Find the line below with "[00:00:08.89]" and the line with "[00:00:10.29]". Output them and the lines between, exactly, but not the pictures.

(Stored data)
----

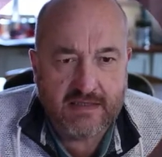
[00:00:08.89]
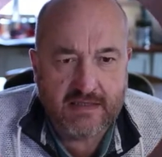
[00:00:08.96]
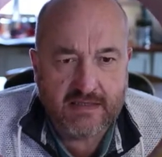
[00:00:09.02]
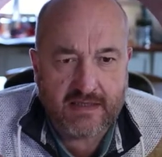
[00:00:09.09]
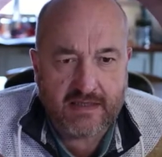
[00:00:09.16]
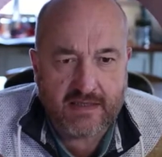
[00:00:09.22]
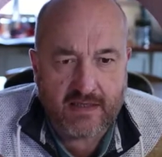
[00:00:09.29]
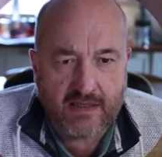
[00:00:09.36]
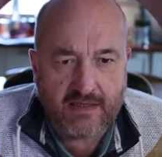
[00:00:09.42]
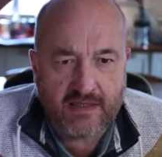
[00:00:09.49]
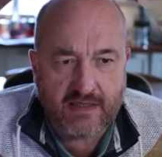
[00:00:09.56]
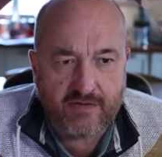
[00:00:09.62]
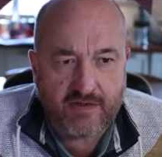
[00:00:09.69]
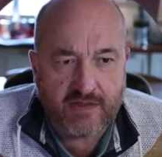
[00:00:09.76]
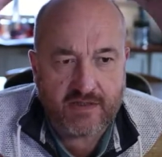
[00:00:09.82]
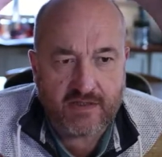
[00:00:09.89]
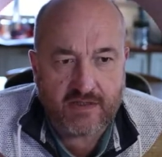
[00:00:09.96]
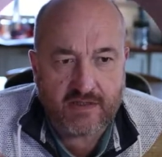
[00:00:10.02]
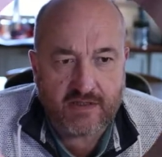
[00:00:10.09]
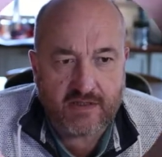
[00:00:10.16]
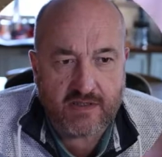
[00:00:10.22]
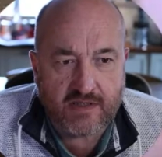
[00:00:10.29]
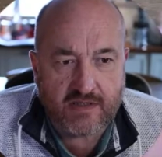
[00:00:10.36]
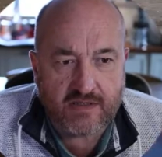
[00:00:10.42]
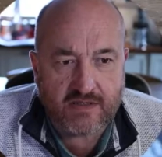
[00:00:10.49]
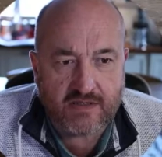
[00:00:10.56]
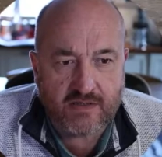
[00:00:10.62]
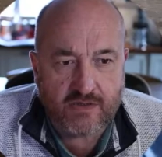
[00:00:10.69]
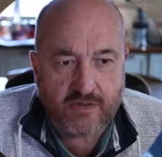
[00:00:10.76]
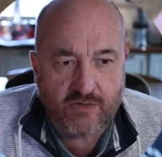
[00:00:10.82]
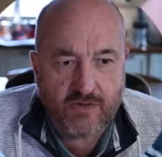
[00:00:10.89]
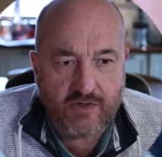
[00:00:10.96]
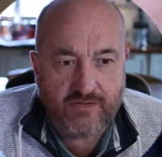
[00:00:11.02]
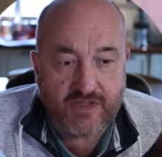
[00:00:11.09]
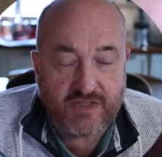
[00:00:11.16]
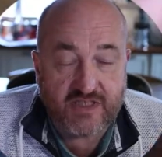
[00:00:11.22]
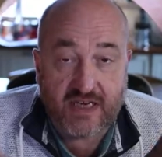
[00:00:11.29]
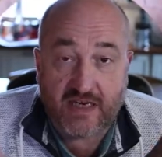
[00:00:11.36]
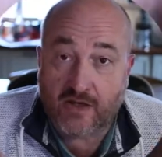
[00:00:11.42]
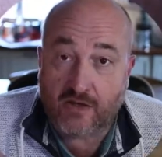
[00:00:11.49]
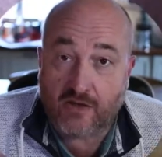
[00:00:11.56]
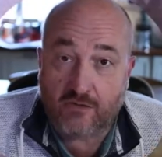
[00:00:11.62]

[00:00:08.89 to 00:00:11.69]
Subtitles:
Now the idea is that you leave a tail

----

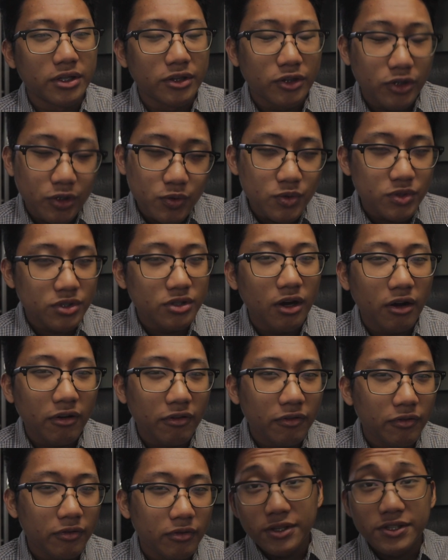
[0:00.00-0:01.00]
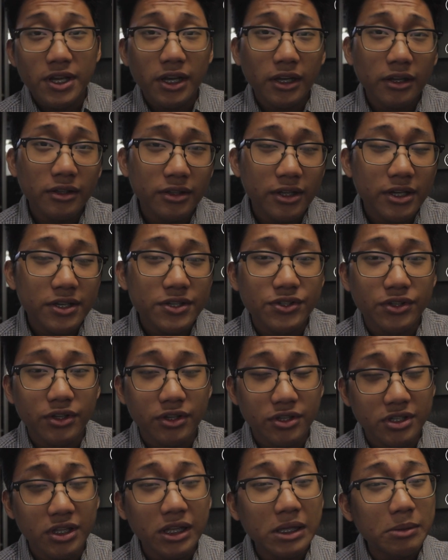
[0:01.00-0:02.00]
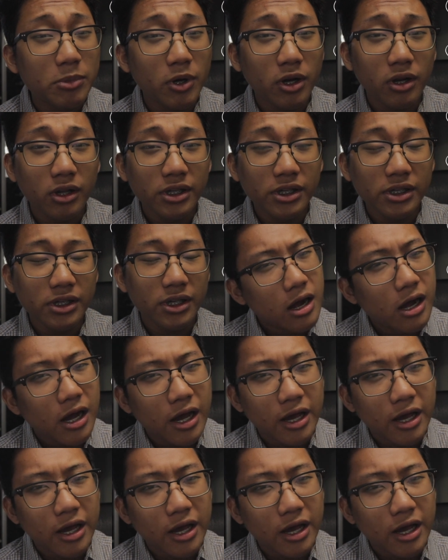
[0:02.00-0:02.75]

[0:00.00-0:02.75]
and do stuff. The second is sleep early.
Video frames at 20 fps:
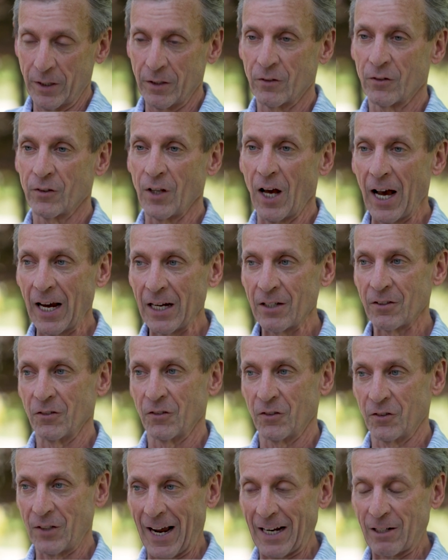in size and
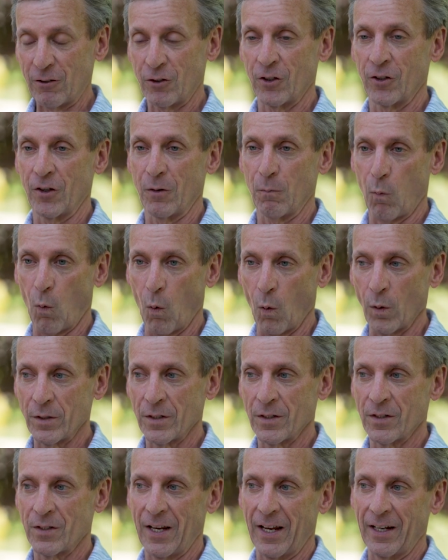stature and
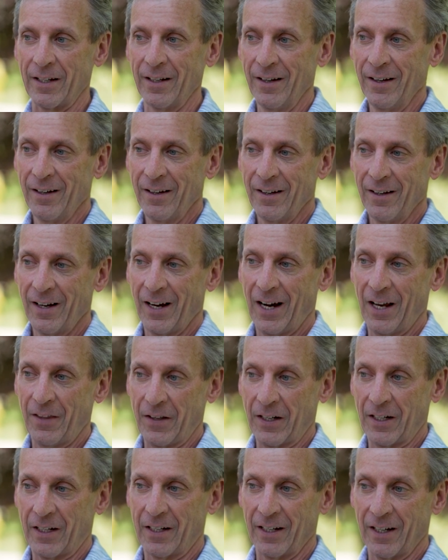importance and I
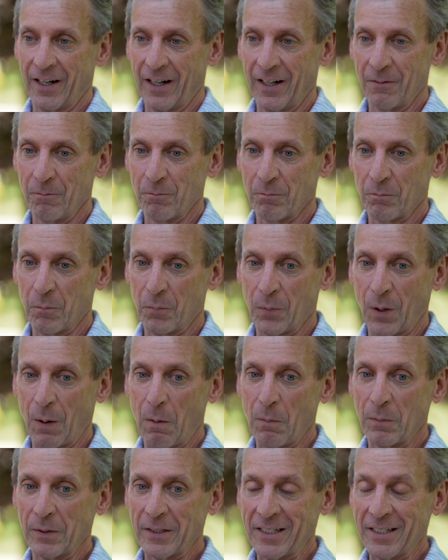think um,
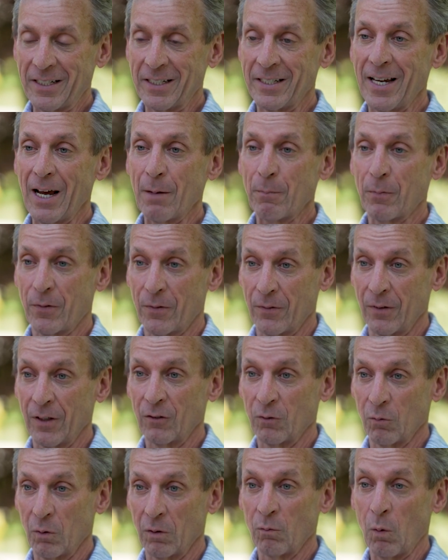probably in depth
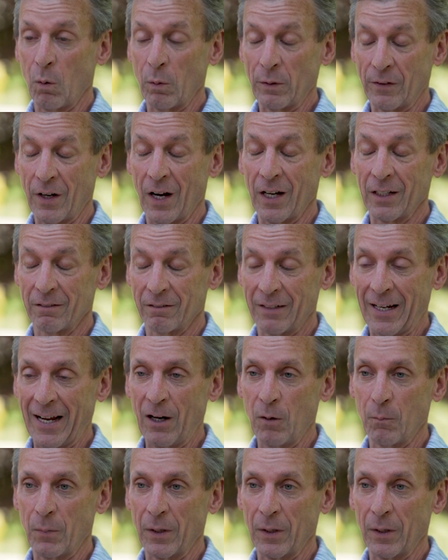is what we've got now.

----

#### OUTPUT BELOW
[00:00:08.89]
[00:00:08.96]
[00:00:09.02]
[00:00:09.09]
[00:00:09.16]
[00:00:09.22]
[00:00:09.29]
[00:00:09.36]
[00:00:09.42]
[00:00:09.49]
[00:00:09.56]
[00:00:09.62]
[00:00:09.69]
[00:00:09.76]
[00:00:09.82]
[00:00:09.89]
[00:00:09.96]
[00:00:10.02]
[00:00:10.09]
[00:00:10.16]
[00:00:10.22]
[00:00:10.29]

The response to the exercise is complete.